As they say, the newest converts are the most extremist. And most Indians who follow soccer are the archetypal new convert extremists.

But, unfortunately for him, he starts his post with this:

I have been in America for 6 years now, and will most likely spend my life here. Like almost all Americans, I refer to what is played in the NFL as football, and what is played in the EPL as soccer.

Indians have been playing football, well at least since 1889 because that was when Mohun Bagan was formed. Let’s say, the above two statements basically puts Gaurav’s blog post as a contest between Indian football converts for 123+ years versus an American convert for 6 years.

One may also suspect that Gaurav is slightly enamoured by the big bucks and media glitz of EPL (like all Americans). Now any real football fan will know that English football is like boiled vegetables that is served along with your steak. You keep it aside and focus on the meat. At least we do. Maybe in the NFL they like their boiled vegetables. Which would partly why his naive use of EPL as synonymous to the sport.

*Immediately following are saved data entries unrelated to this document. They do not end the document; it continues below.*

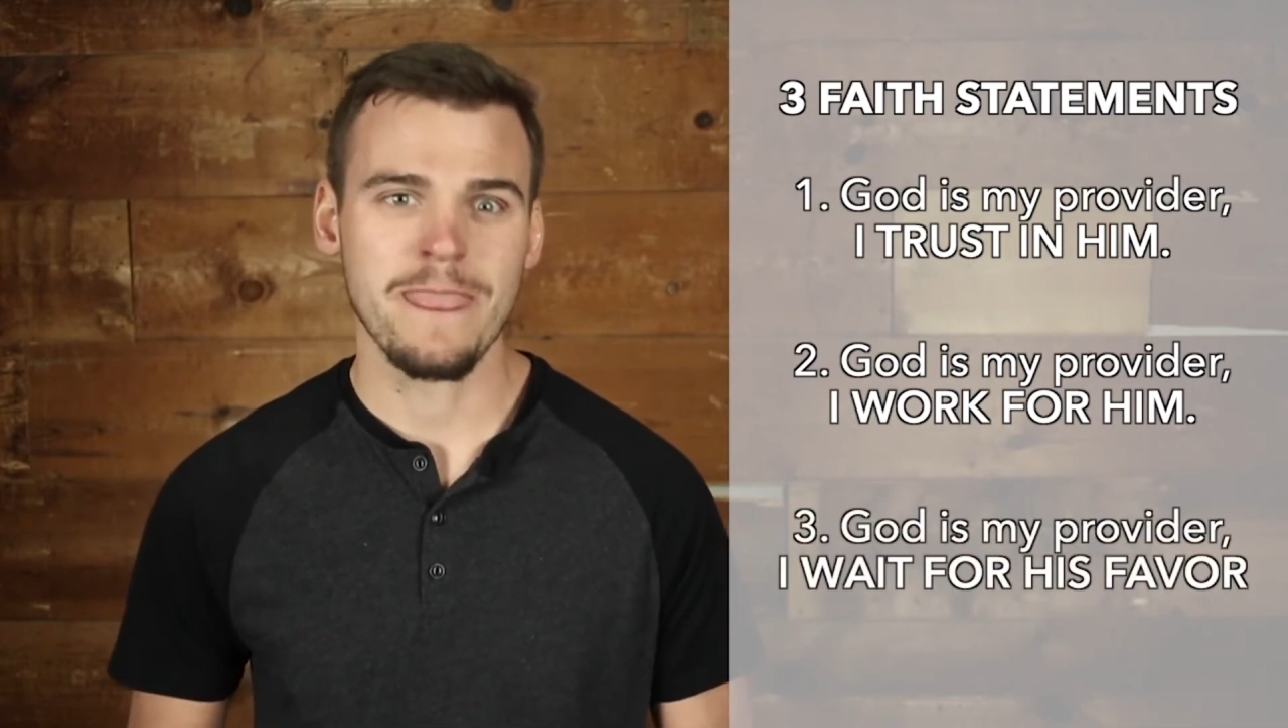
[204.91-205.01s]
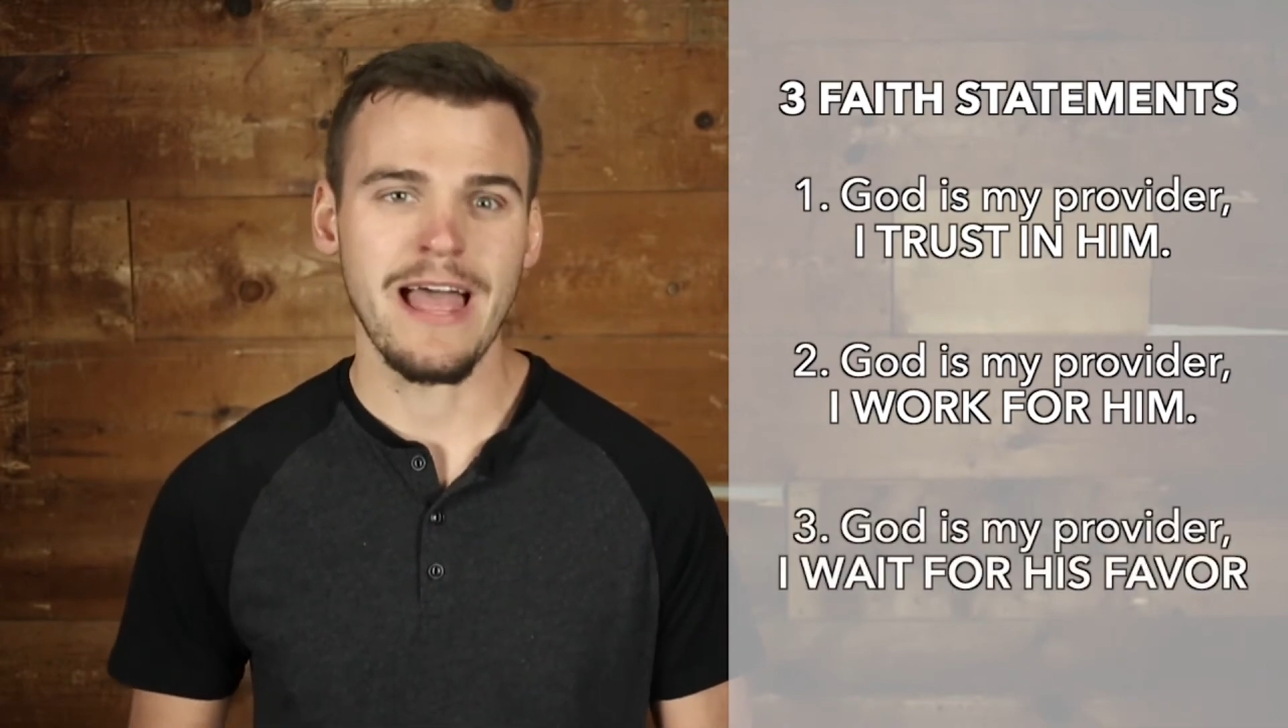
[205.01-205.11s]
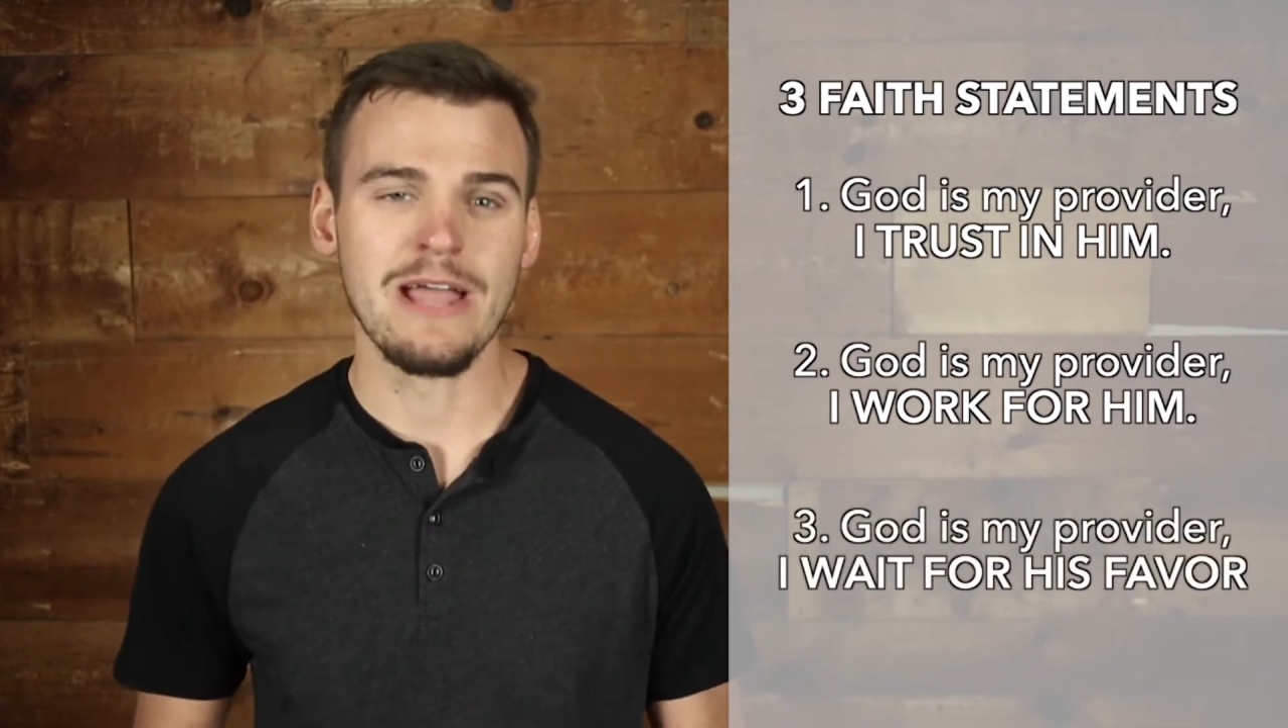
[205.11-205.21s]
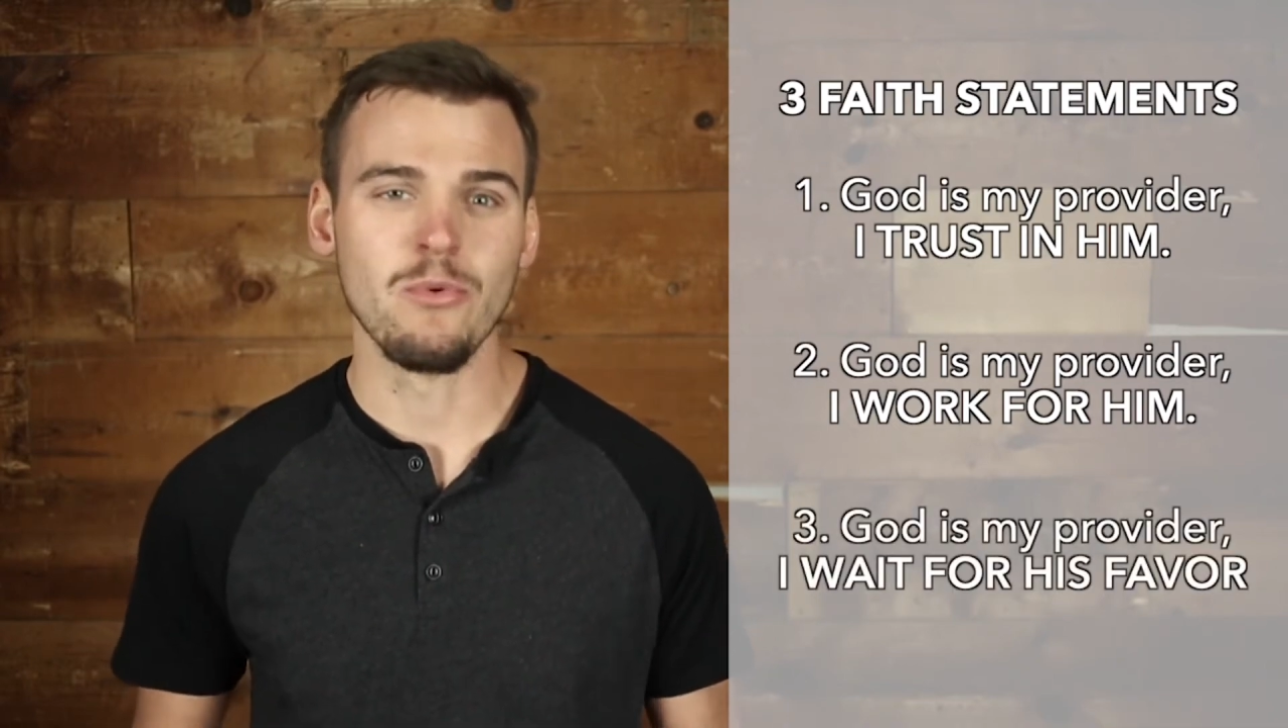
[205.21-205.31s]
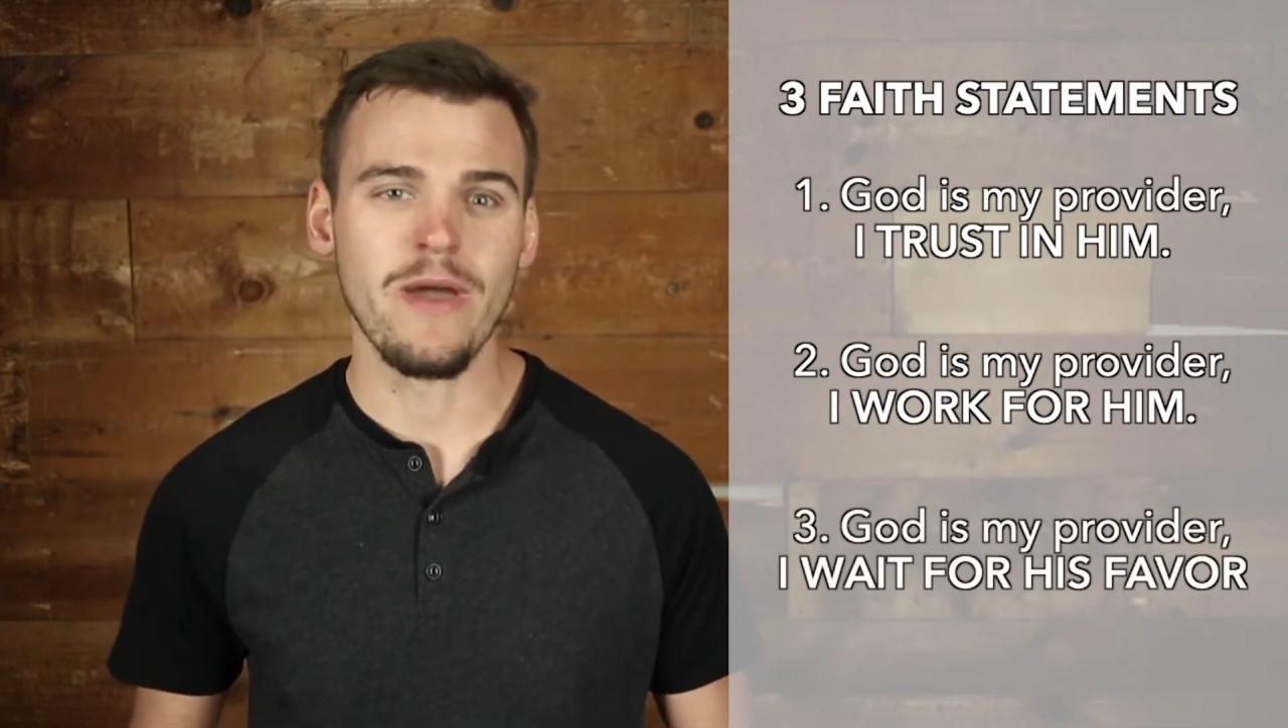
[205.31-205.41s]

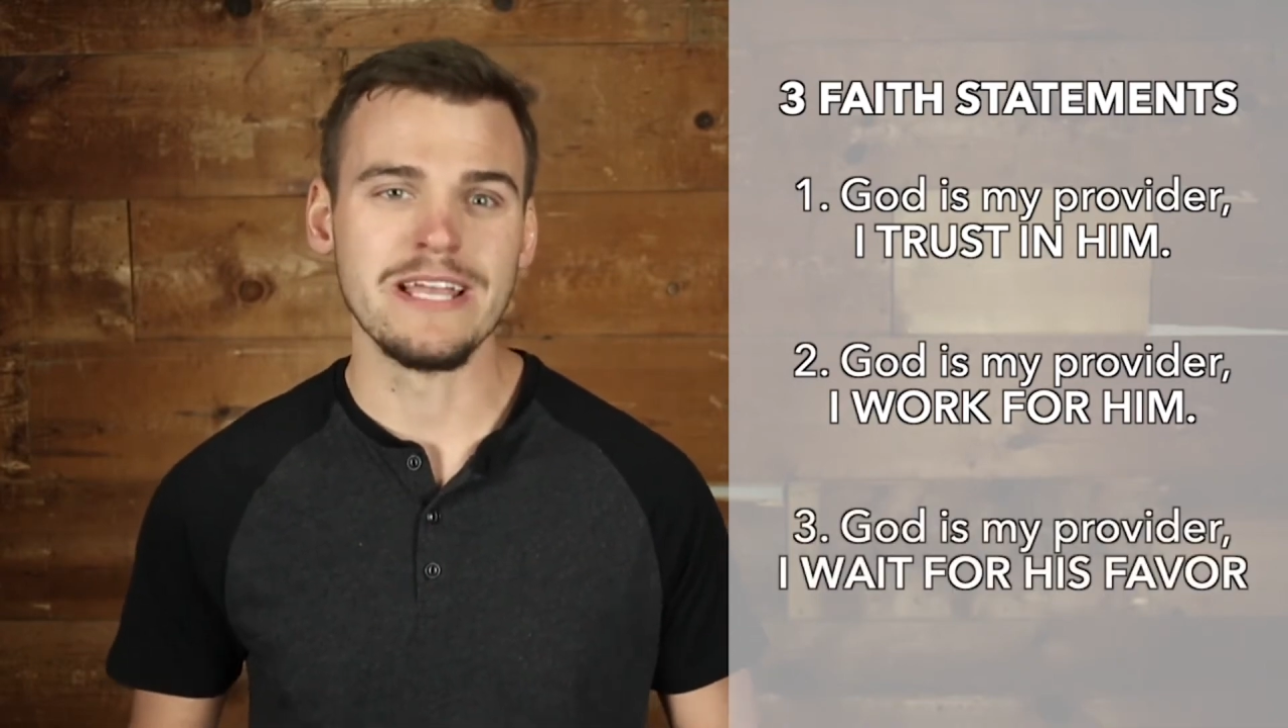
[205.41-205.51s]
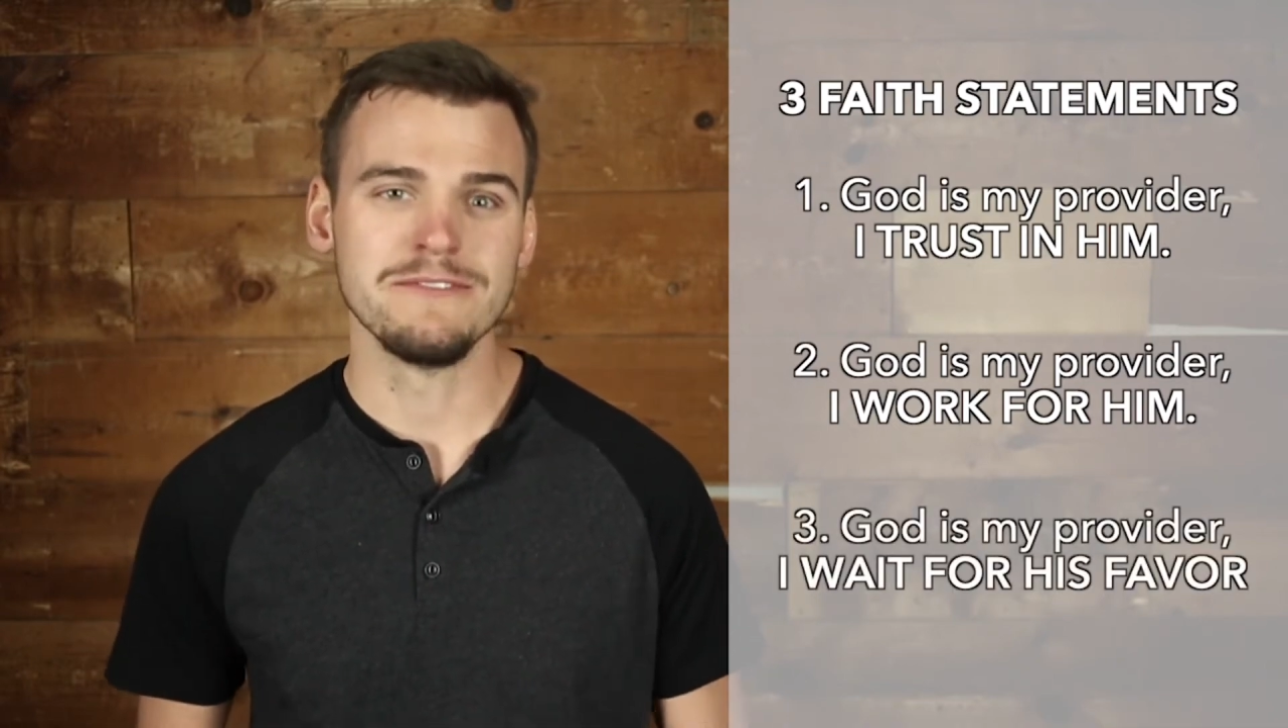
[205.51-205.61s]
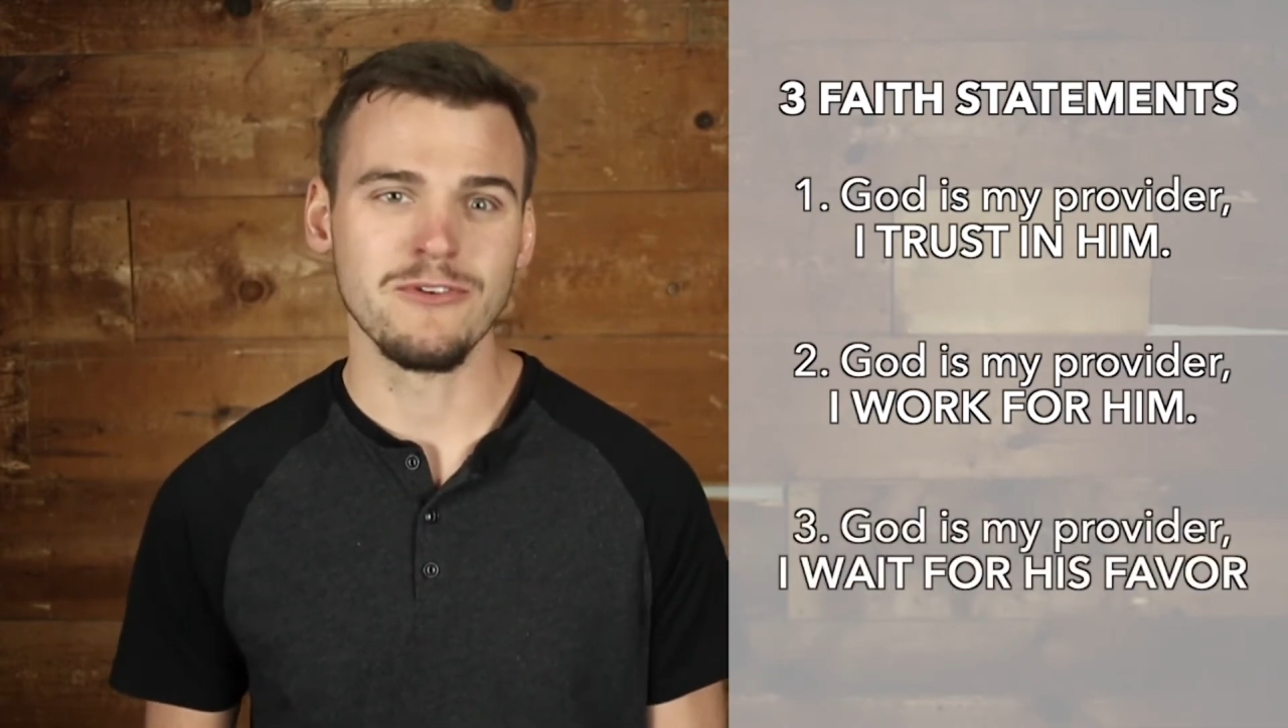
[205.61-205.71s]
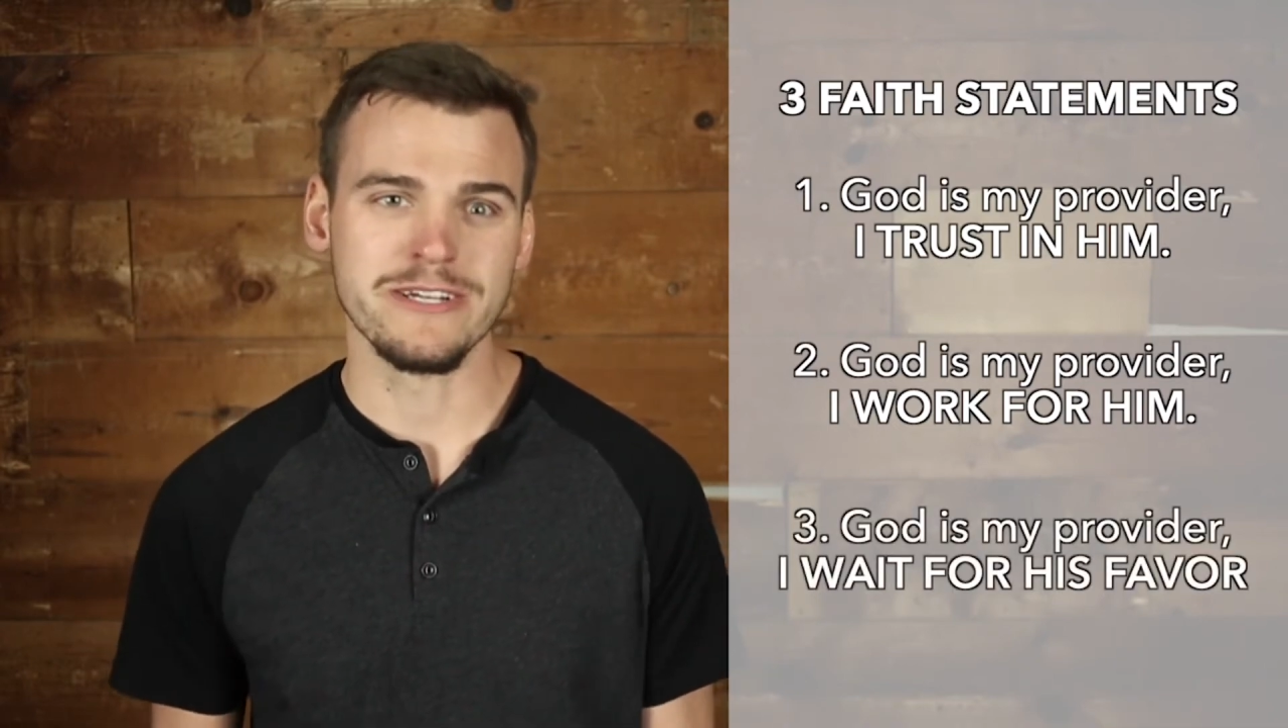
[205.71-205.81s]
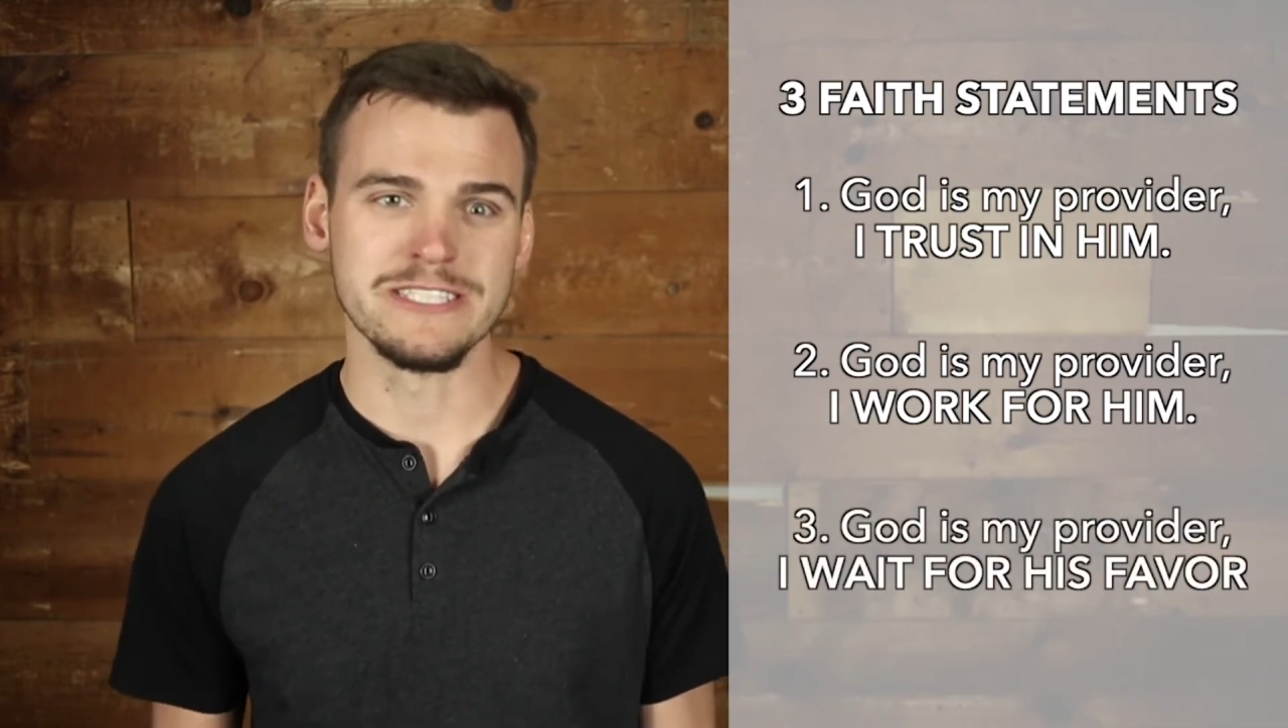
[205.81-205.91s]
I wait for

Anyway, I think I have made enough of this inane post.

2 thoughts on “Football or Soccer: The Definitive answer to the definitive answer

  1. This post is extremely unfair! For one simple reason – when I made my post, I never imagined that someone like you would take it apart. To borrow from one of my many PuLa translations, “I am flattered beyond all conceivable imagination, Sir. This is like the sun preserving the memory of encountering a mere firefly.” So no matter how valid your points, I reject them on grounds of claiming a massive handicap.